Classic DACB Collection

All articles created or submitted in the first twenty years of the project, from 1995 to 2015.

Pearson, Charles William

1848-1917
Anglican Communion
Uganda

Charles William Pearson was born in Whitehaven, Cumberland, England, on 7 January 1847, the son of William Pearson and Sarah Johnson. He attended St. Bees Grammar School, and after leaving school was a merchant seaman for some years, rising from ordinary seaman to second mate, with his last voyage being in 1875.

In 1876 he attended the Church Missionary Society’s college in Islington, and in 1878 led a party of four missionaries to Uganda to replace four who had died. The first party of CMS missionaries, led by Lt. G. Shergold-Smith, had landed at Bagamoyo in July 1876, but a year later two had been killed in a skirmish, and two others had died of fever.

Pearson and his companions, Robert William Felkin, John William Hall and the Rev. George Litchfield, travelled by ship to Suakim on the Red Sea. At Suakim Hall was taken ill and had to return to England. From there, after crossing the desert, the remaining members of the party travelled up the Nile. They met Colonel Gordon in Khartoum, who tried to persuade Pearson to serve in Sudan instead. Pearson and his party reached Rubaga in Uganda on 14 February 1879, over nine months after setting out.

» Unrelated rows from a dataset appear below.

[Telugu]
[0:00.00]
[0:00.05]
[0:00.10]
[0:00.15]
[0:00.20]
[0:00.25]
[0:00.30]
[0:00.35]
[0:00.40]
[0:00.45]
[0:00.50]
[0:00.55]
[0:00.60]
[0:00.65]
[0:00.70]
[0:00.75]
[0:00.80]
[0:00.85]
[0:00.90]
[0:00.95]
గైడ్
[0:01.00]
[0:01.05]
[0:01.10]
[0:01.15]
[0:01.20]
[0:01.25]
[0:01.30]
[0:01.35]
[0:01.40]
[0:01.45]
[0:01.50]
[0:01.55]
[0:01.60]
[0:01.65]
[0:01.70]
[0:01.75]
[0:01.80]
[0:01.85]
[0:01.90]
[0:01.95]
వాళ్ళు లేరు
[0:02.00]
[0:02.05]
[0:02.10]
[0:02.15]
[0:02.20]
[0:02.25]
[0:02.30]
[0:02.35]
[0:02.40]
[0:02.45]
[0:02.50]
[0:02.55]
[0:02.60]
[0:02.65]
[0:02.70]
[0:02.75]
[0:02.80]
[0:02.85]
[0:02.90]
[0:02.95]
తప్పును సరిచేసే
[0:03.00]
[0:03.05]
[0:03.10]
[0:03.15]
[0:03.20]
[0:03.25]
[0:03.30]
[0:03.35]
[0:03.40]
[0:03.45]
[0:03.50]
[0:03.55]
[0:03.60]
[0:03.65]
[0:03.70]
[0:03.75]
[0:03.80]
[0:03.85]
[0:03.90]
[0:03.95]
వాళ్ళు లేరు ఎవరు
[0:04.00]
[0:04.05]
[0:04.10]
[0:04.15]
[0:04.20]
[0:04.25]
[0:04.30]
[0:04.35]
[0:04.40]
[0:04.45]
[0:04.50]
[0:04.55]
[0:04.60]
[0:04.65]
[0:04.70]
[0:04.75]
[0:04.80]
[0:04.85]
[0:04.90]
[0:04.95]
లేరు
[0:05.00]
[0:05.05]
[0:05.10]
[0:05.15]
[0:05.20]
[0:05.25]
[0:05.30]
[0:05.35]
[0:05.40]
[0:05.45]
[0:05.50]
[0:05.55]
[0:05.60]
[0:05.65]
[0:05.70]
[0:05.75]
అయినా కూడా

They were received at the court of Mutesa, the King of Buganda, A week later a party of French Roman Catholic missionaries arrived, and difficulties ensued as Mutesa played off Arab, British and French interests against each other. The Christian missionaries had, perhaps rather naively, not come prepared to be used as political pawns. Their denominational rivalry reduced the effectivness of their message, as the Catholics refused to kneel for the Anglican prayers and vice versa.

Pearson appears to have been mainly occupied in translation work. After serving in Uganda for two years Pearson returned to England for health reasons, using the more conventional route via the East Coast and Zanzibar.

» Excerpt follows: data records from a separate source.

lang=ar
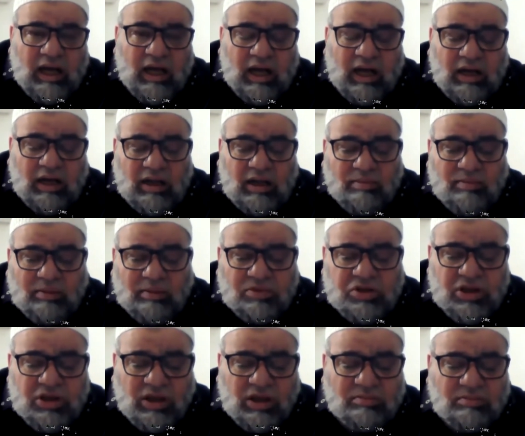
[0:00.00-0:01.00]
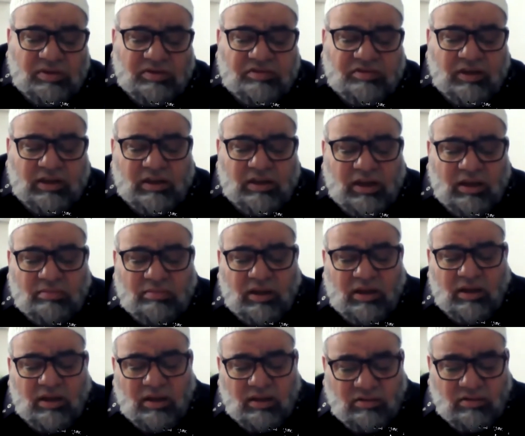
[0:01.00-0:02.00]
الإمام الشاطبي في كتابه
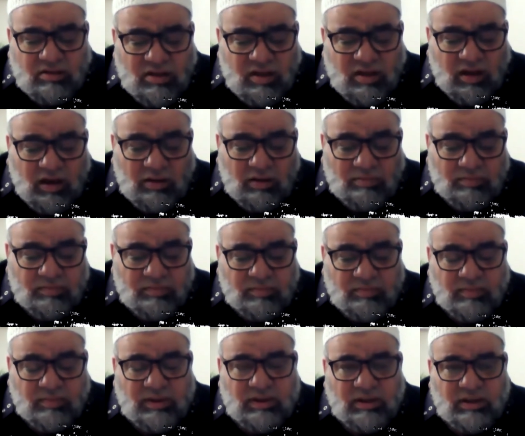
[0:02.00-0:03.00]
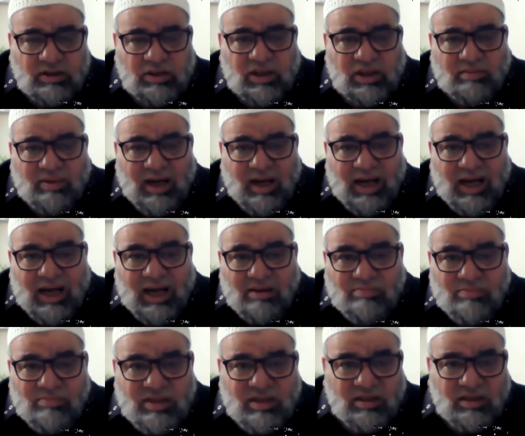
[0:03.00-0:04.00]
الاعتصام جمع
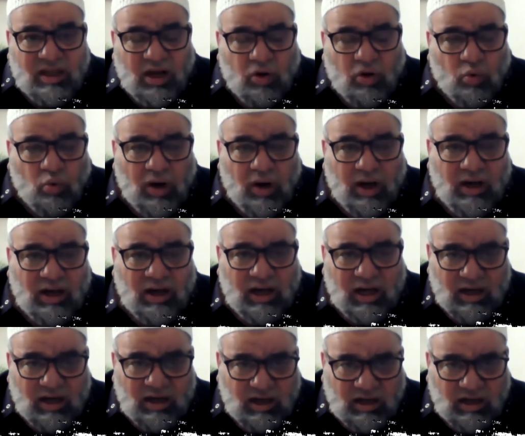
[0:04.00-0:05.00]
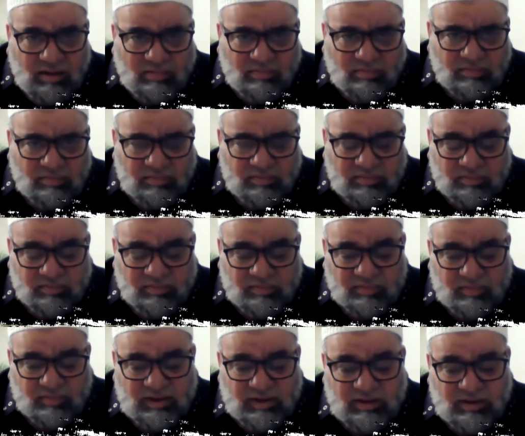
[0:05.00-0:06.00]
خمسة أقوال لأهل العلم
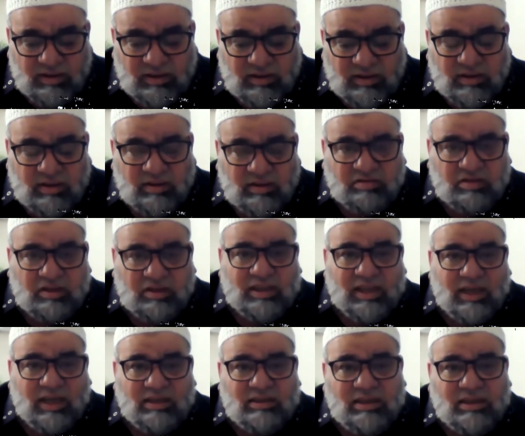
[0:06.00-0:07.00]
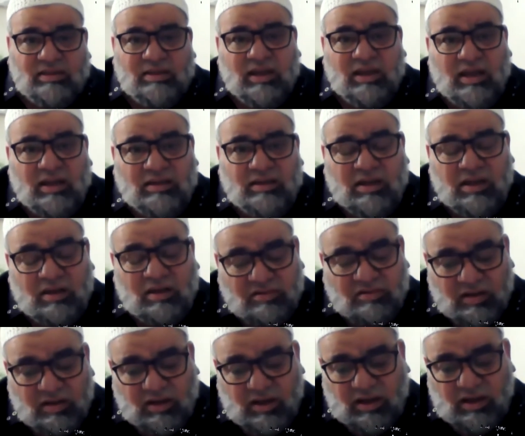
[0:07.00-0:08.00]
في تحديد هذه
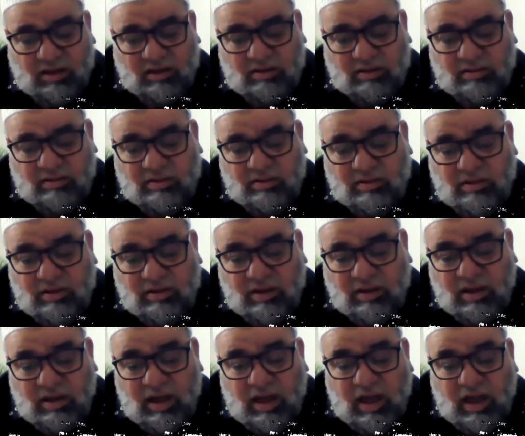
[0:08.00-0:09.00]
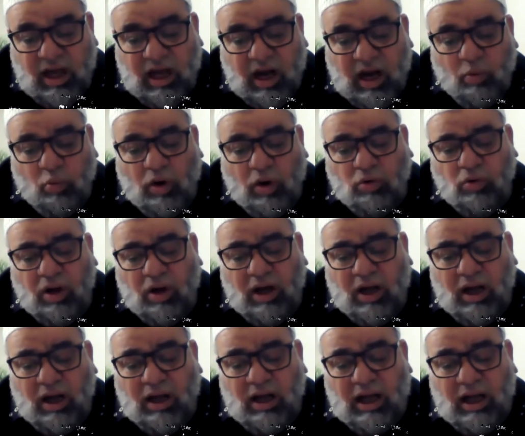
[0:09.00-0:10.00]
الفرقة
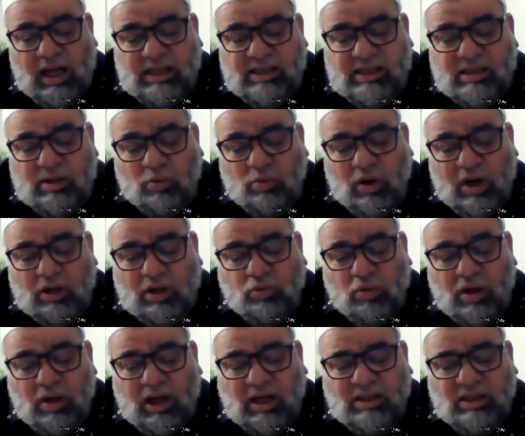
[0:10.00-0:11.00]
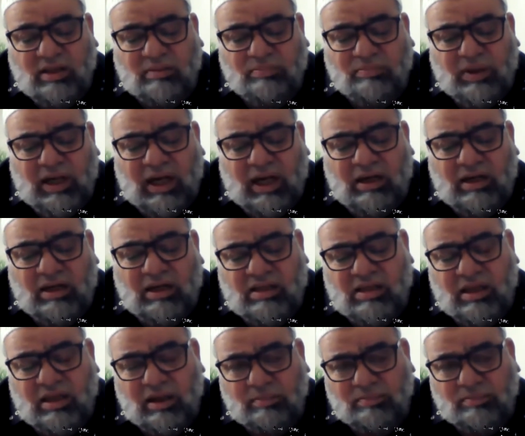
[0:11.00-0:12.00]
أولها السواد الأعظم من أهل
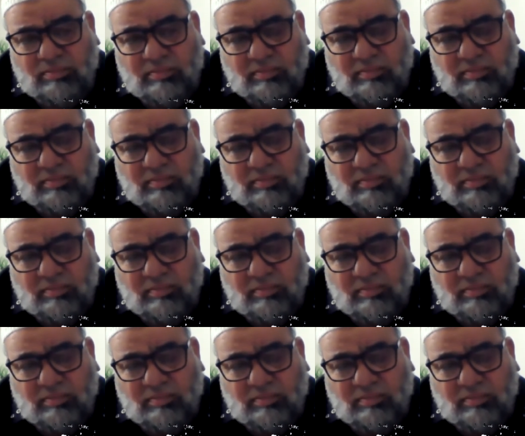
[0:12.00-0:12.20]
الإسلام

He then studied theology at Oxford, and was ordained deacon in 1886 and priest in 1887. He was assistant curate in Oxford for four years, and then worked for the Church Pastoral-Aid Society. In July 1893 he became Vicar of Walton, Aylesbury, where he remained until his death on 20 June 1917. He was known as a student of languages, and gained knowledge of 17 languages. He was eminent as a translator, and served several publishers and missionary organisations in that capacity. He married Elizabeth Birkett in Oxford in 1882, and they had three sons and four daughters.

Stephen Hayes


Bibliography

Crockford’s Clerical Directory. 1906. Obituary, The Bucks Herald, 28 June 1917. Pearson, Ralph. 1990. “The biography of Charles William Pearson”, unpublished MS.